Pictures aside, repeat all the entries below exactly as they appear.

*** Material provided Section Begins ***

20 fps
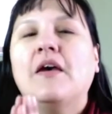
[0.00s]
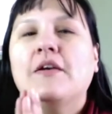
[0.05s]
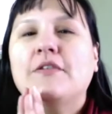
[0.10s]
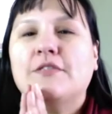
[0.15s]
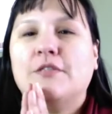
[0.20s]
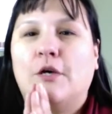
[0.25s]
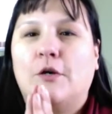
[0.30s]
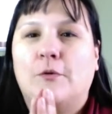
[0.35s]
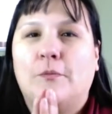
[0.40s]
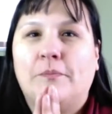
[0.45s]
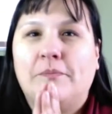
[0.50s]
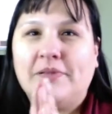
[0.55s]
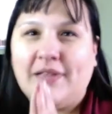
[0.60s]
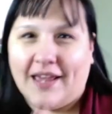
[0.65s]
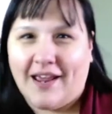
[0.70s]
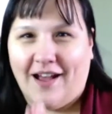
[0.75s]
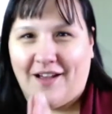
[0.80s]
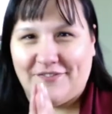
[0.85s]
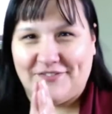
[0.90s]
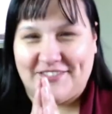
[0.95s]
So,
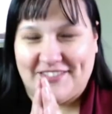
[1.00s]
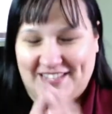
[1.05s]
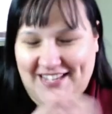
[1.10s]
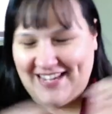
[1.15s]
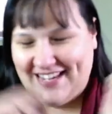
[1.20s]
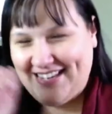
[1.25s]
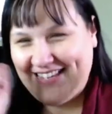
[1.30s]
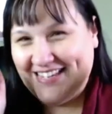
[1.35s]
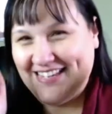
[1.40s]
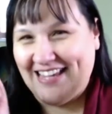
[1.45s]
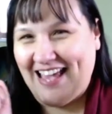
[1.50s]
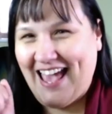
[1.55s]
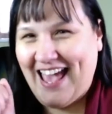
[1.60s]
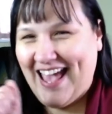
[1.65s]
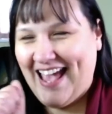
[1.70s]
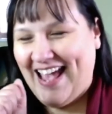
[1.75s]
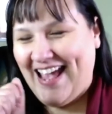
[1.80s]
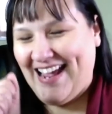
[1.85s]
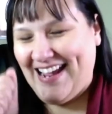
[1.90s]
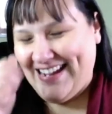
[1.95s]
playoffs.
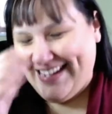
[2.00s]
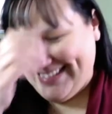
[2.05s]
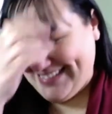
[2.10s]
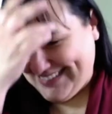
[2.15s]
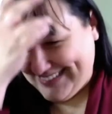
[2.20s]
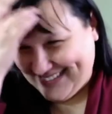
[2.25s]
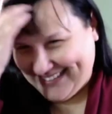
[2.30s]
Yay!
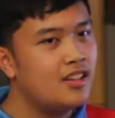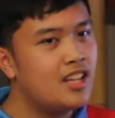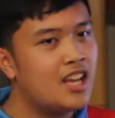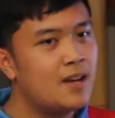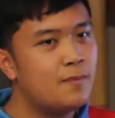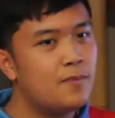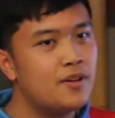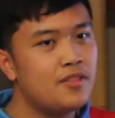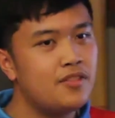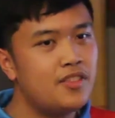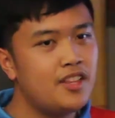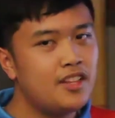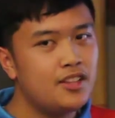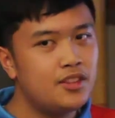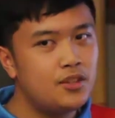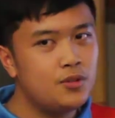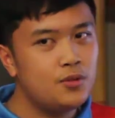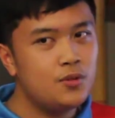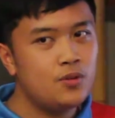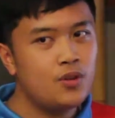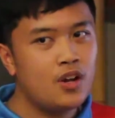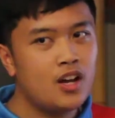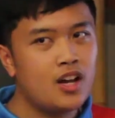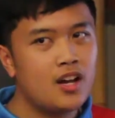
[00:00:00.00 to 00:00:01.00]
Yeah, but they
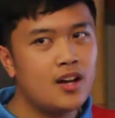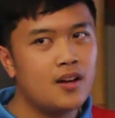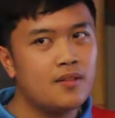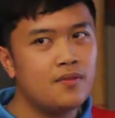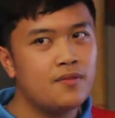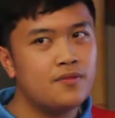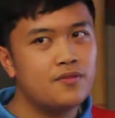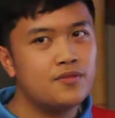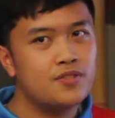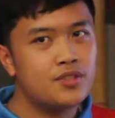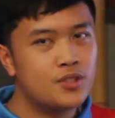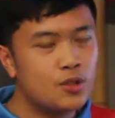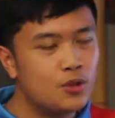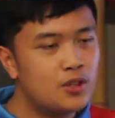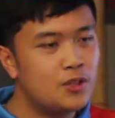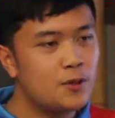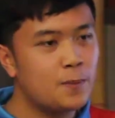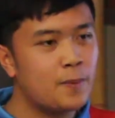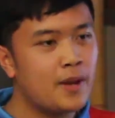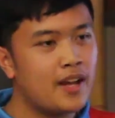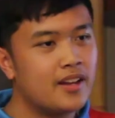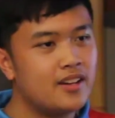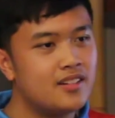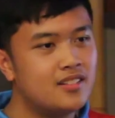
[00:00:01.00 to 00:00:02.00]
do have
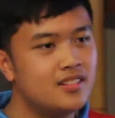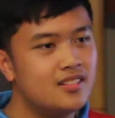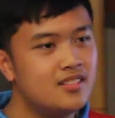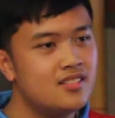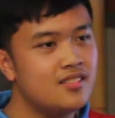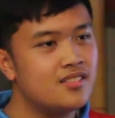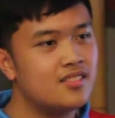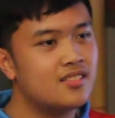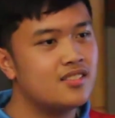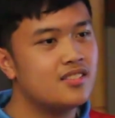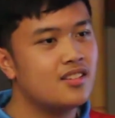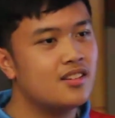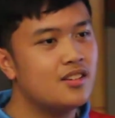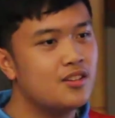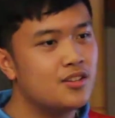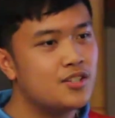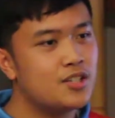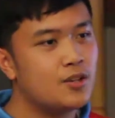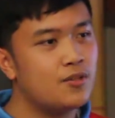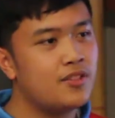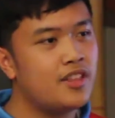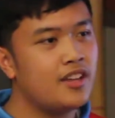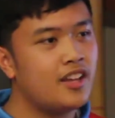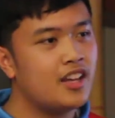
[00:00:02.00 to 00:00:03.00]
solar panels,
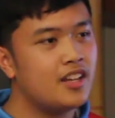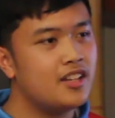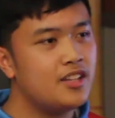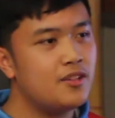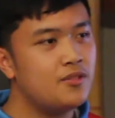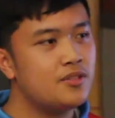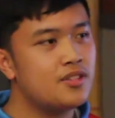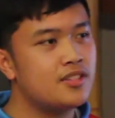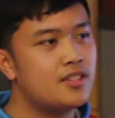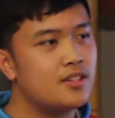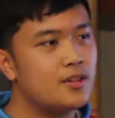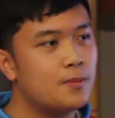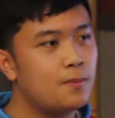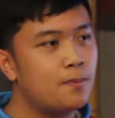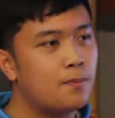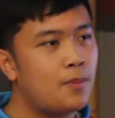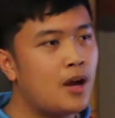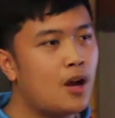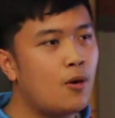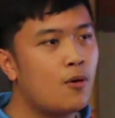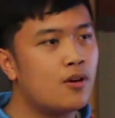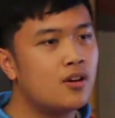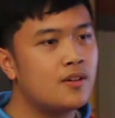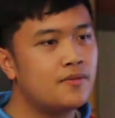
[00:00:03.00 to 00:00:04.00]
so they can use the
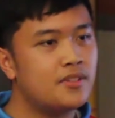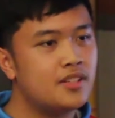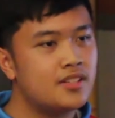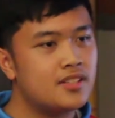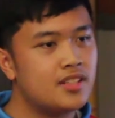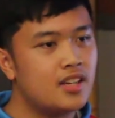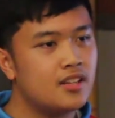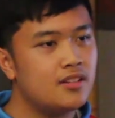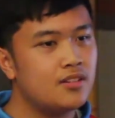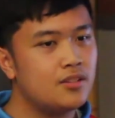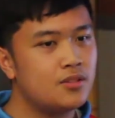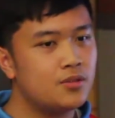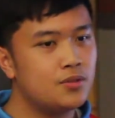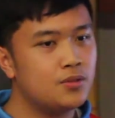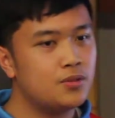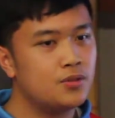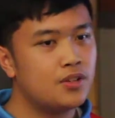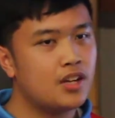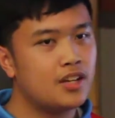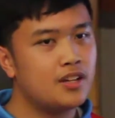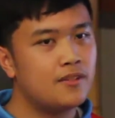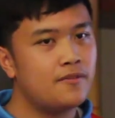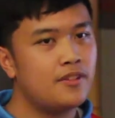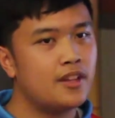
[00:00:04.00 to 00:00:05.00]
power of the sun
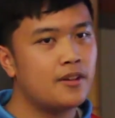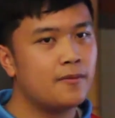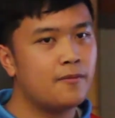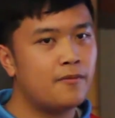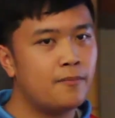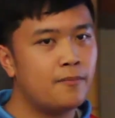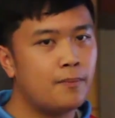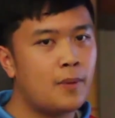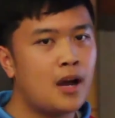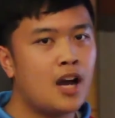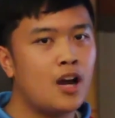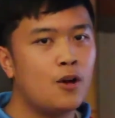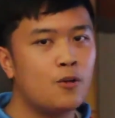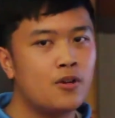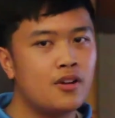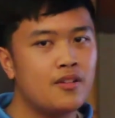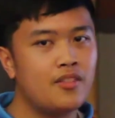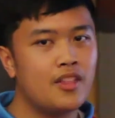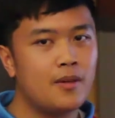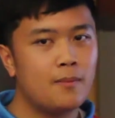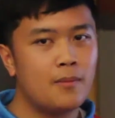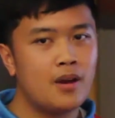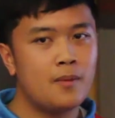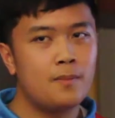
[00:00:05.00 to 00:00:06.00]
to kind of like power
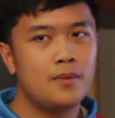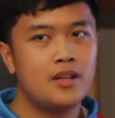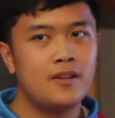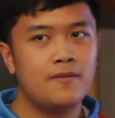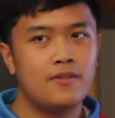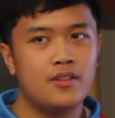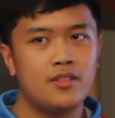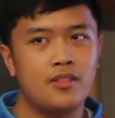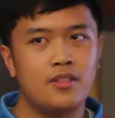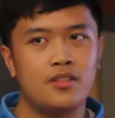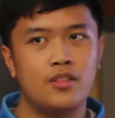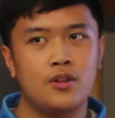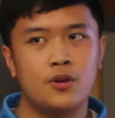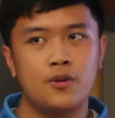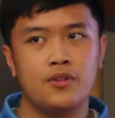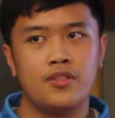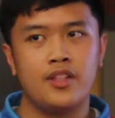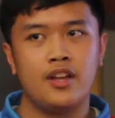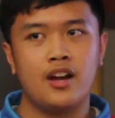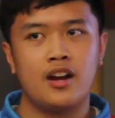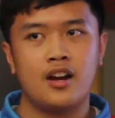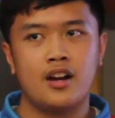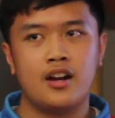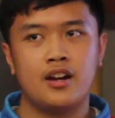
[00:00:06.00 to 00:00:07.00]
them up, even though
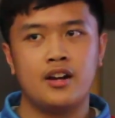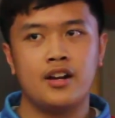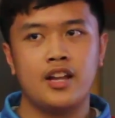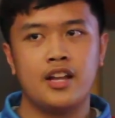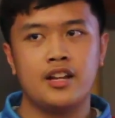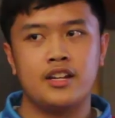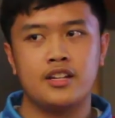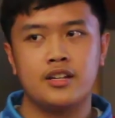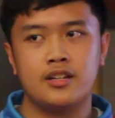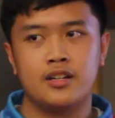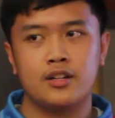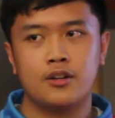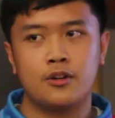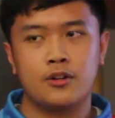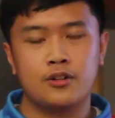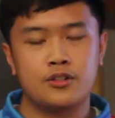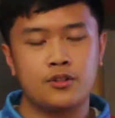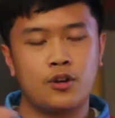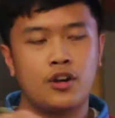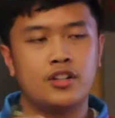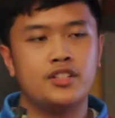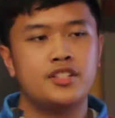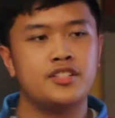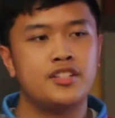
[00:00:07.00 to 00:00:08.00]
they are in a
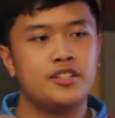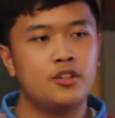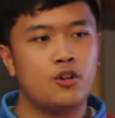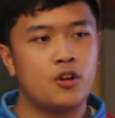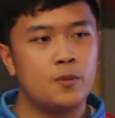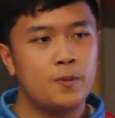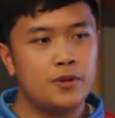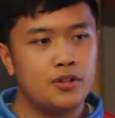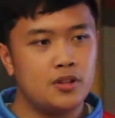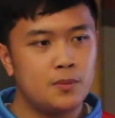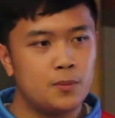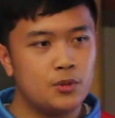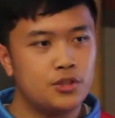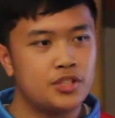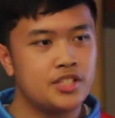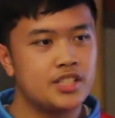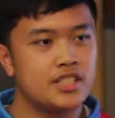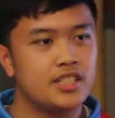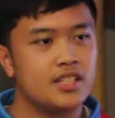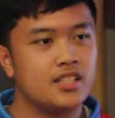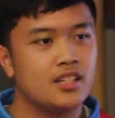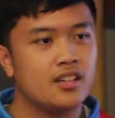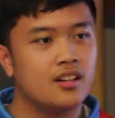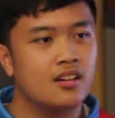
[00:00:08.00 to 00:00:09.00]
constant orbital
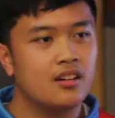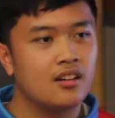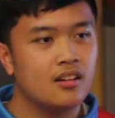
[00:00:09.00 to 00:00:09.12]
motion.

*** Material provided Section Ends ***

## Task output
20 fps
[0.00s]
[0.05s]
[0.10s]
[0.15s]
[0.20s]
[0.25s]
[0.30s]
[0.35s]
[0.40s]
[0.45s]
[0.50s]
[0.55s]
[0.60s]
[0.65s]
[0.70s]
[0.75s]
[0.80s]
[0.85s]
[0.90s]
[0.95s]
So,
[1.00s]
[1.05s]
[1.10s]
[1.15s]
[1.20s]
[1.25s]
[1.30s]
[1.35s]
[1.40s]
[1.45s]
[1.50s]
[1.55s]
[1.60s]
[1.65s]
[1.70s]
[1.75s]
[1.80s]
[1.85s]
[1.90s]
[1.95s]
playoffs.
[2.00s]
[2.05s]
[2.10s]
[2.15s]
[2.20s]
[2.25s]
[2.30s]
Yay!
[00:00:00.00 to 00:00:01.00]
Yeah, but they
[00:00:01.00 to 00:00:02.00]
do have
[00:00:02.00 to 00:00:03.00]
solar panels,
[00:00:03.00 to 00:00:04.00]
so they can use the
[00:00:04.00 to 00:00:05.00]
power of the sun
[00:00:05.00 to 00:00:06.00]
to kind of like power
[00:00:06.00 to 00:00:07.00]
them up, even though
[00:00:07.00 to 00:00:08.00]
they are in a
[00:00:08.00 to 00:00:09.00]
constant orbital
[00:00:09.00 to 00:00:09.12]
motion.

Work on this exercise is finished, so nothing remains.